May 20, 2013
It is not quite sufficient to point out that D3 is fully capable of creating and manipulating tables, divs, spans and paragraph tags. We ought to recognize that even the simplest markup is a fully qualified data visualization, working off this horseback definition: "Data visualization is a process whereby some portion of a message of sufficient entropy is represented on one or more spatial dimensions."

Last week, the White House released 100 pages of printed emails documenting the intelligence community's public response to the Sept. 11, 2012 attacks on the American diplomatic compound in Libya. There are 91 unique messages in the documents and a high level of redundancy due to long reply-chains being printed multiple times.

At Yahoo News, we decided to arrange this information as an interactive inbox, in which readers could view the messages in a basic approximation of a standard email client.

The emails arrived to us as paper printouts, with many identities of CIA and State Department officials redacted, so the first task was to translate them into machine-readable text. On short notice, the easiest way to do this was to store the metadata about each message--to, from, cc, subject, date--in one JSON object and to store the content of the messages in individual text files. I used Pagedown, the Javascript markdown processer, to convert the raw text of the messages into spartan HTML.

The interactive inbox then became a straightforward matter of displaying the JSON file as a table element with a row for each message and making an AJAX call to the text file containing the body of the email when the user clicked on it, mimicking the functionality of an Outlook preview pane. (Very short messages were stored directly in the JSON file.) I wouldn't do it this way again, but such is the nature of deadline-driven development.

This means that when a user clicks on the table row representing a given message as a line in an inbox, the code has to somehow access the original data object used to create that DOM element. It then populates the preview pane with the To and Cc fields and makes an AJAX call to the a text file whose name is also stored in the object.

Until recently, my solution would have been to assign each row of this table a unique id, store the metadata about the messages in a dictionary-like object with those ids as the keys, and use that id to get the object back. There is nothing terribly wrong with this strategy, but it's tedious and prone to error. After a few false starts, I realized that this issue of projecting data onto the DOM is quite literally the philosophy behind Mike Bostock's D3 library.

Nearly every example of D3 in action on Mike's Github page uses the library's abstraction of Scalable Vector Graphics (SVG) to visualize a dataset. This is the intended use of D3, I think. But it is just as valid to use for building traditional elements.

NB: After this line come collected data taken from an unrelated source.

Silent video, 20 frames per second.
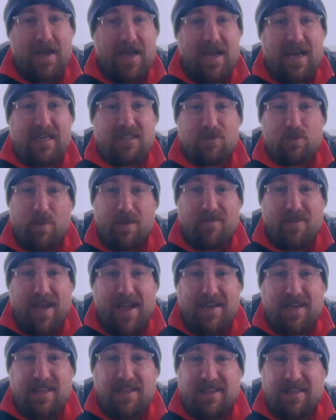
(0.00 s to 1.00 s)
As with
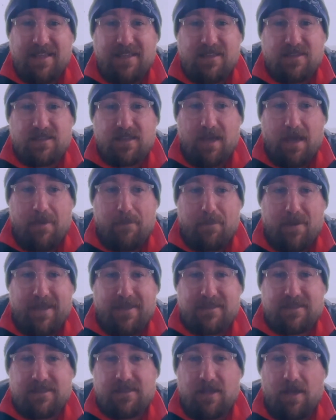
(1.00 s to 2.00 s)
any of these
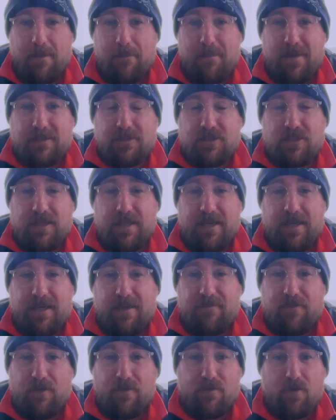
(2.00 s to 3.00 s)
places that I'm mentioning,
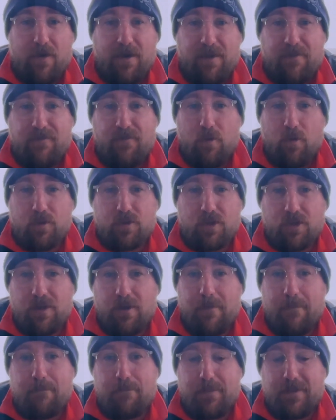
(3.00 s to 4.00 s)
if you've got any thoughts on
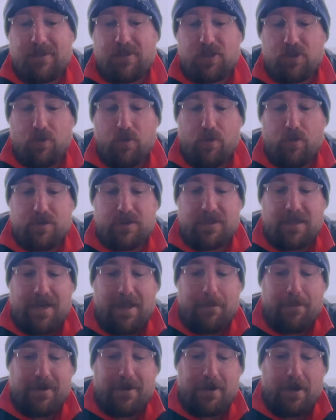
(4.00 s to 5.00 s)
them, be sure to
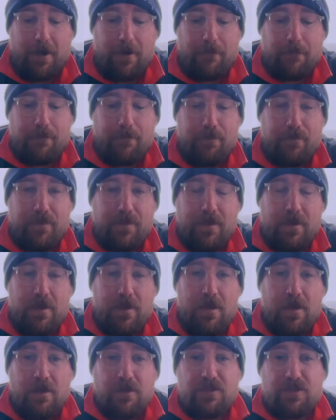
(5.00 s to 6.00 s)
let me know.
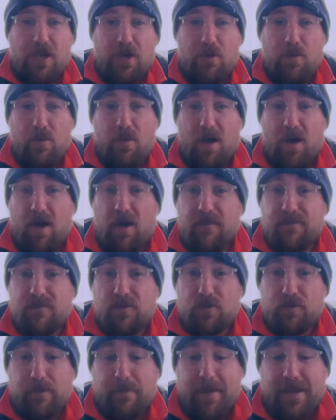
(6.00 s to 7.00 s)
So
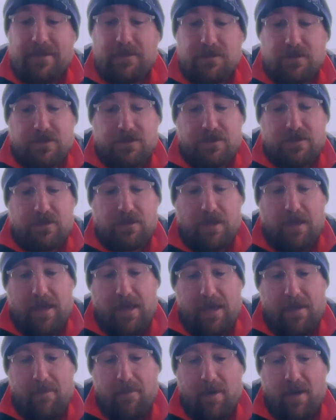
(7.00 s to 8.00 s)
after Grimentz,
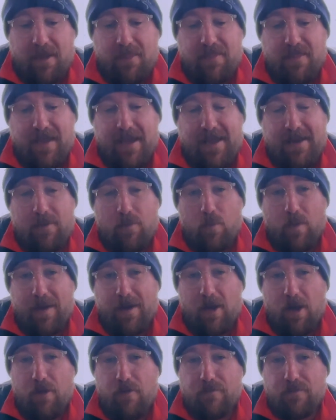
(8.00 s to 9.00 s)
I then
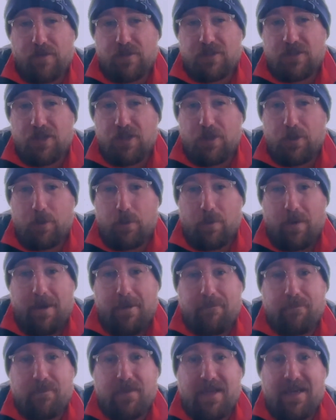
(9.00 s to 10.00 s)
went over
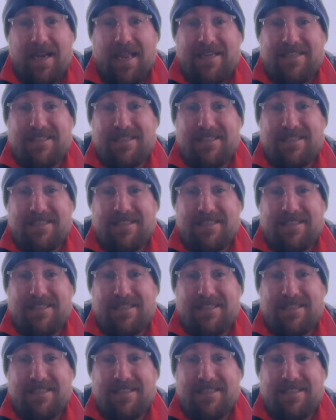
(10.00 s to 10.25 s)
to LesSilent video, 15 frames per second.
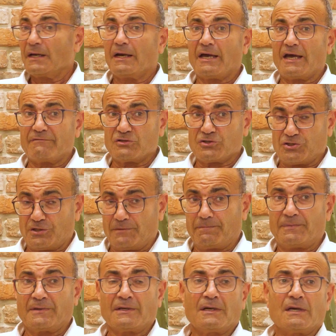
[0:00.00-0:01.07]

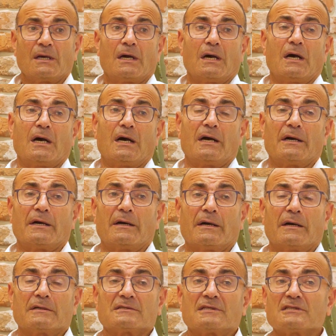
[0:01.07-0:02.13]

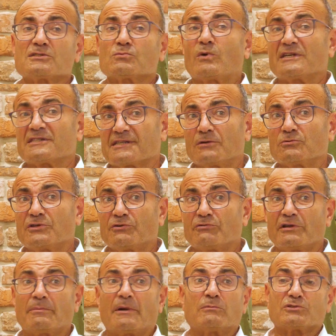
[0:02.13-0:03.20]
this is why Saudi Arabia,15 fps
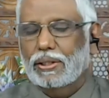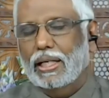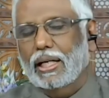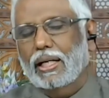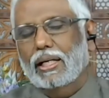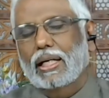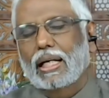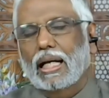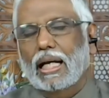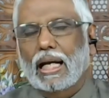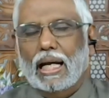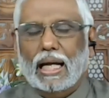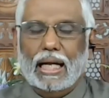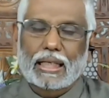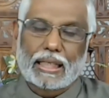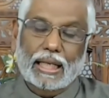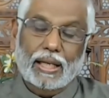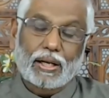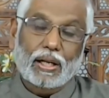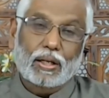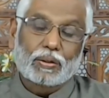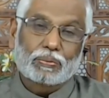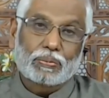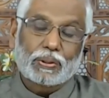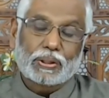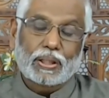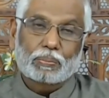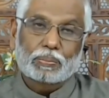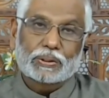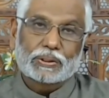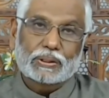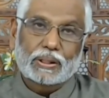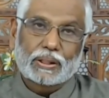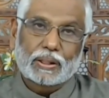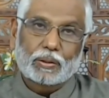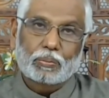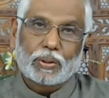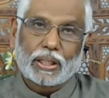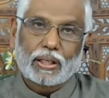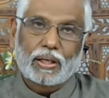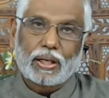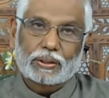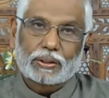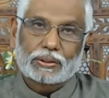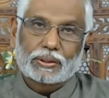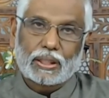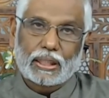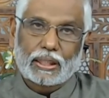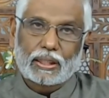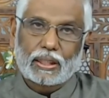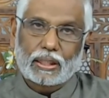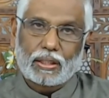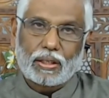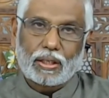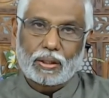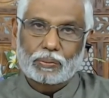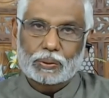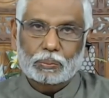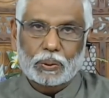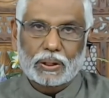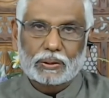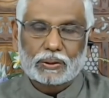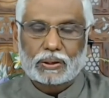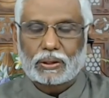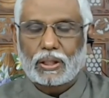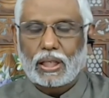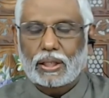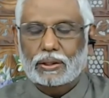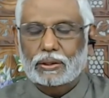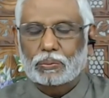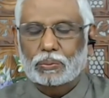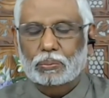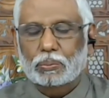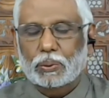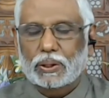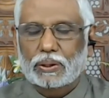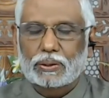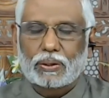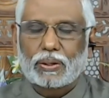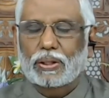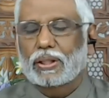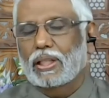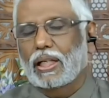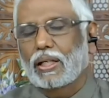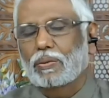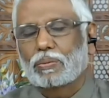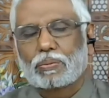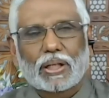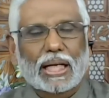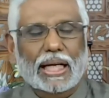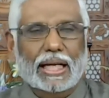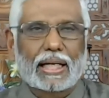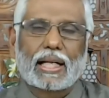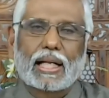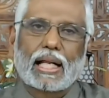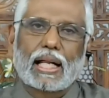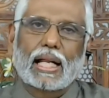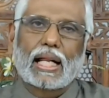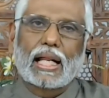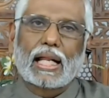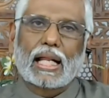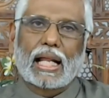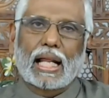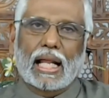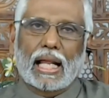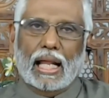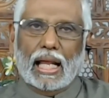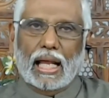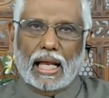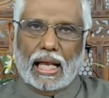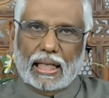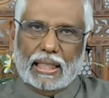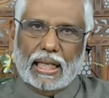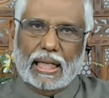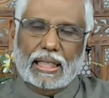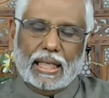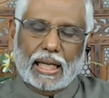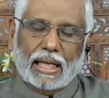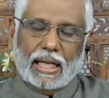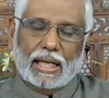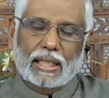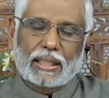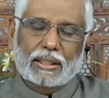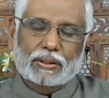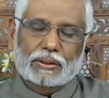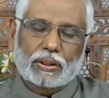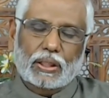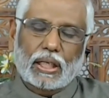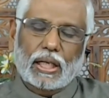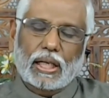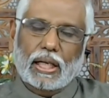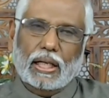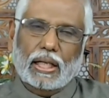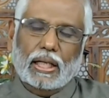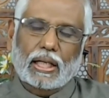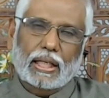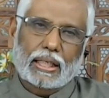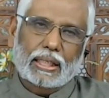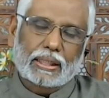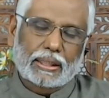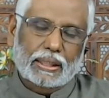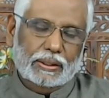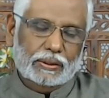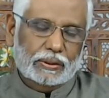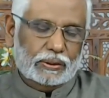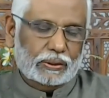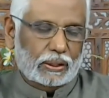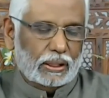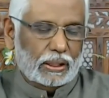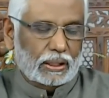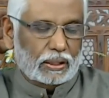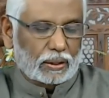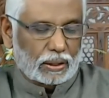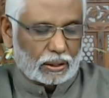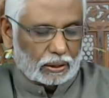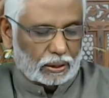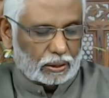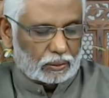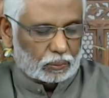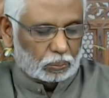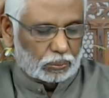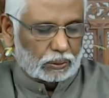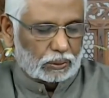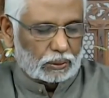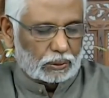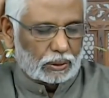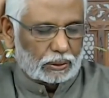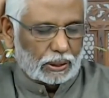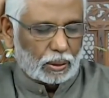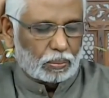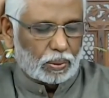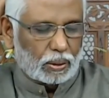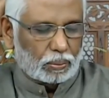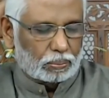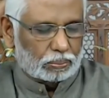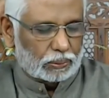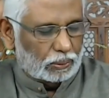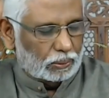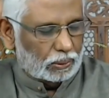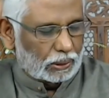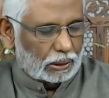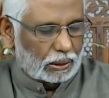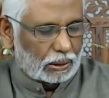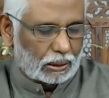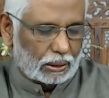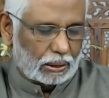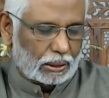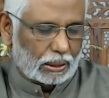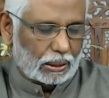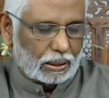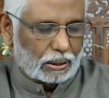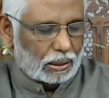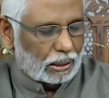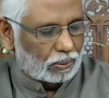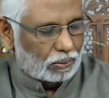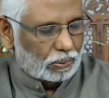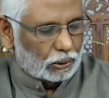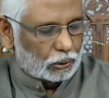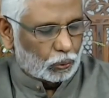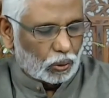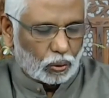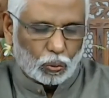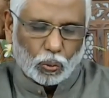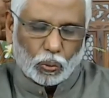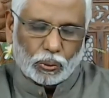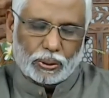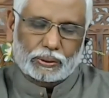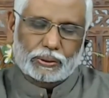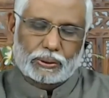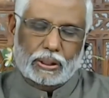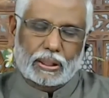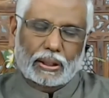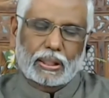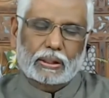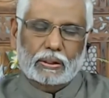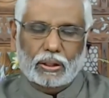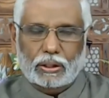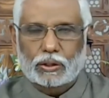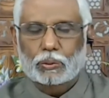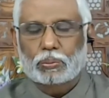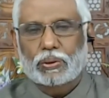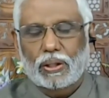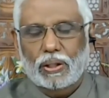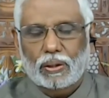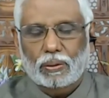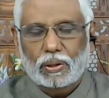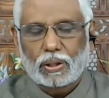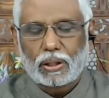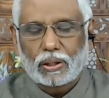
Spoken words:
there. And they are all further represented by gods like the god of speech or goddess of speech are in the left brain. And then there is this the cerebellum, the visual cortex area, the occipital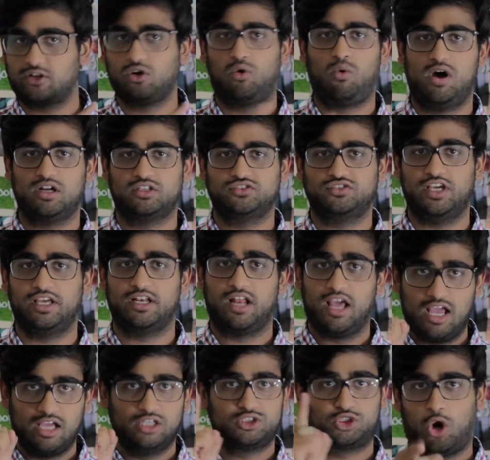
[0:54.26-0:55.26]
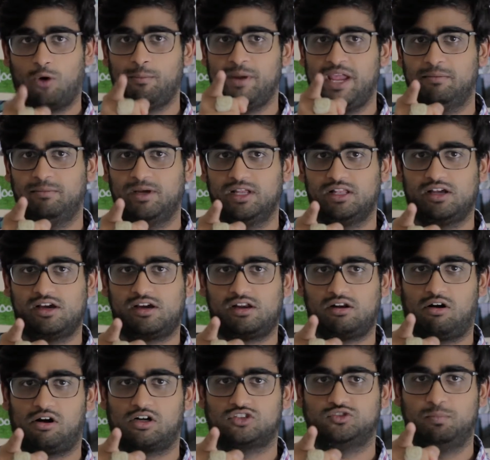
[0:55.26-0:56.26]
I don't want to see it. Show me Emilia
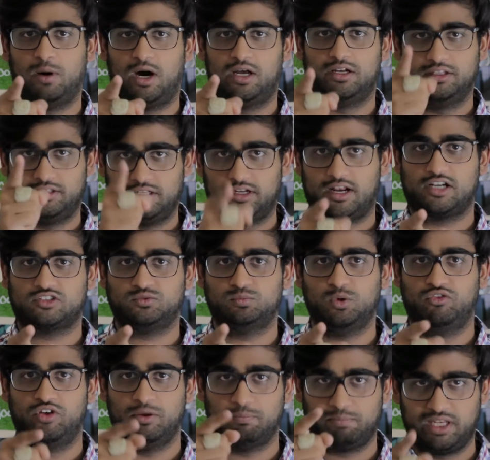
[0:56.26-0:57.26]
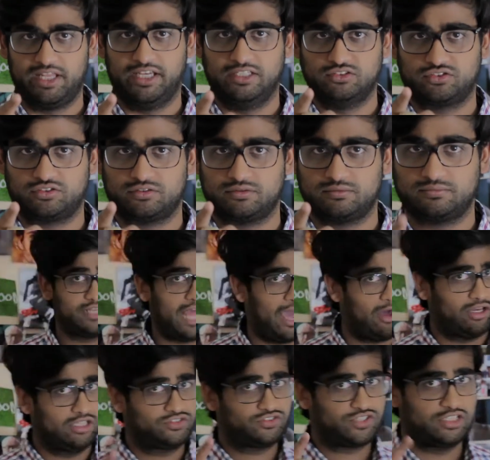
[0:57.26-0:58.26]
Clarke's butt in the next movie, please.
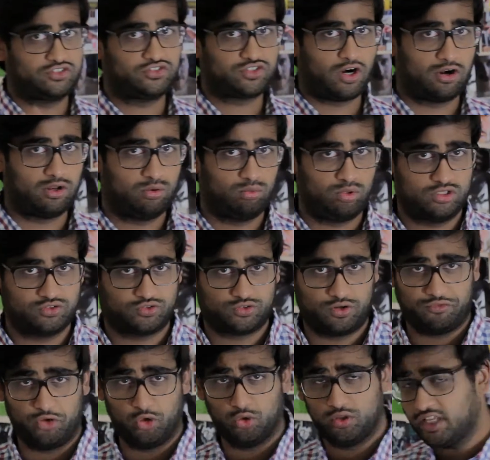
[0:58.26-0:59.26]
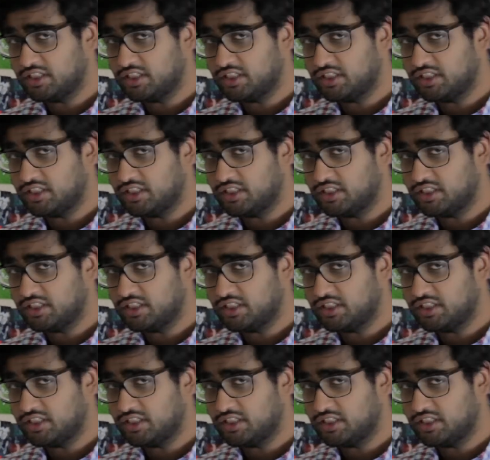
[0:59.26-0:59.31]
Now let's get started with this review.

Here's a simplified demo:

<table id="inbox" class="inbox">
    <thead>
        <tr class="field">
            <td>From</td>
            <td>Subject</td>
            <td>Date</td>
        </tr>
    </thead>
    <tbody id="messages"></tbody>           
</table>

var row = d3.select("#messages").selectAll(".message")
    .data(messages)
    .enter()
    .append("tr")
    .attr("id", function(d) { return d.id; })
    .attr("class", "message")
    .on("click", function(d) {
        //we now have access to all of the properties of the indiviudal message
    });

row.append("td").text(function(d) { return d.From; });
row.append("td").append("div").text(function(d) { return d.Subject; })
row.append("td").text(function(d) { return d.Date + " " + d.Time; });

It is not quite sufficient to point out that D3 is fully capable of creating and manipulating tables, divs, spans and paragraph tags. We ought to recognize that even the simplest markup is a fully qualified data visualization, working off this horseback definition:

Data visualization is a process whereby some portion of a high-entropy message is represented on one or more spatial dimensions.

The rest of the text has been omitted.